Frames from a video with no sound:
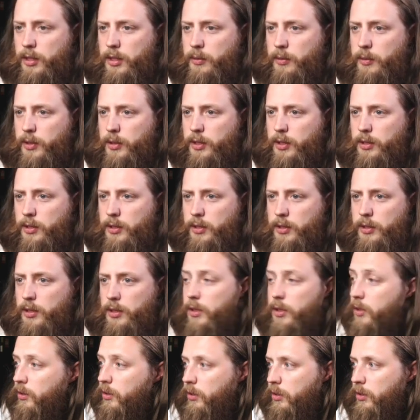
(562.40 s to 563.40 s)
And now,
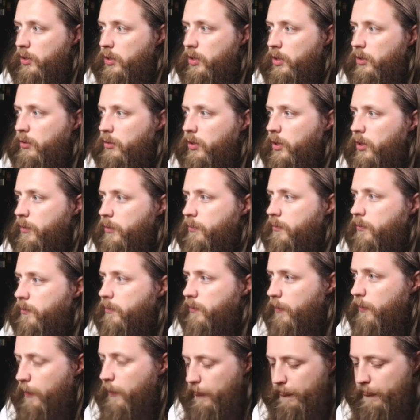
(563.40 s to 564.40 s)
in theory,
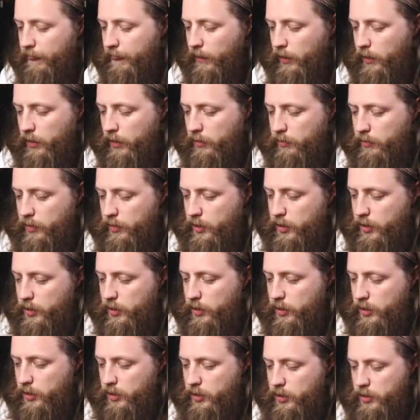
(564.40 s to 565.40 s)
if
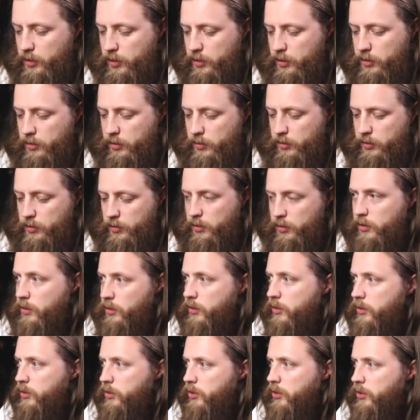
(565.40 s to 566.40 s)
I'll
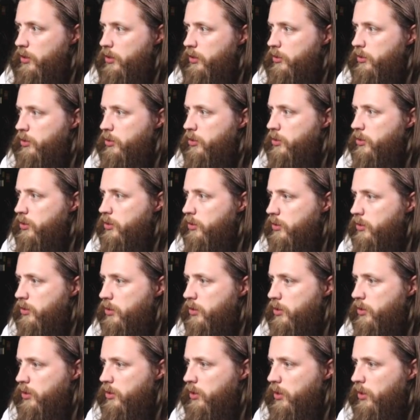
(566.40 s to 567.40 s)
just
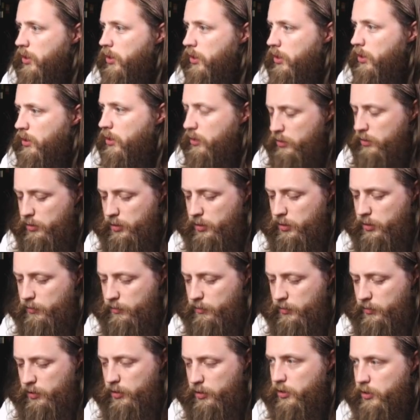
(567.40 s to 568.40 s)
check.
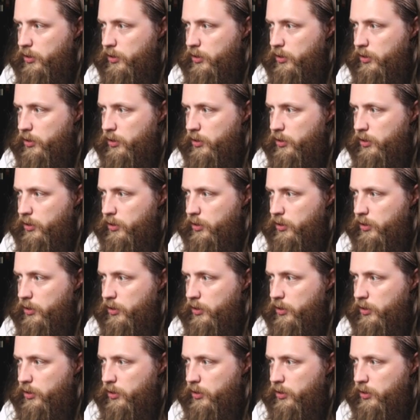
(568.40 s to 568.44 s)
Yep.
════
§ Exercise requirements
Leave out the pictures, then reproduce exactly the run of lines from the one that contains "(563.40 s to 564.40 s)" to the final line of the listing above.

§ Answer to this exercise
(563.40 s to 564.40 s)
in theory,
(564.40 s to 565.40 s)
if
(565.40 s to 566.40 s)
I'll
(566.40 s to 567.40 s)
just
(567.40 s to 568.40 s)
check.
(568.40 s to 568.44 s)
Yep.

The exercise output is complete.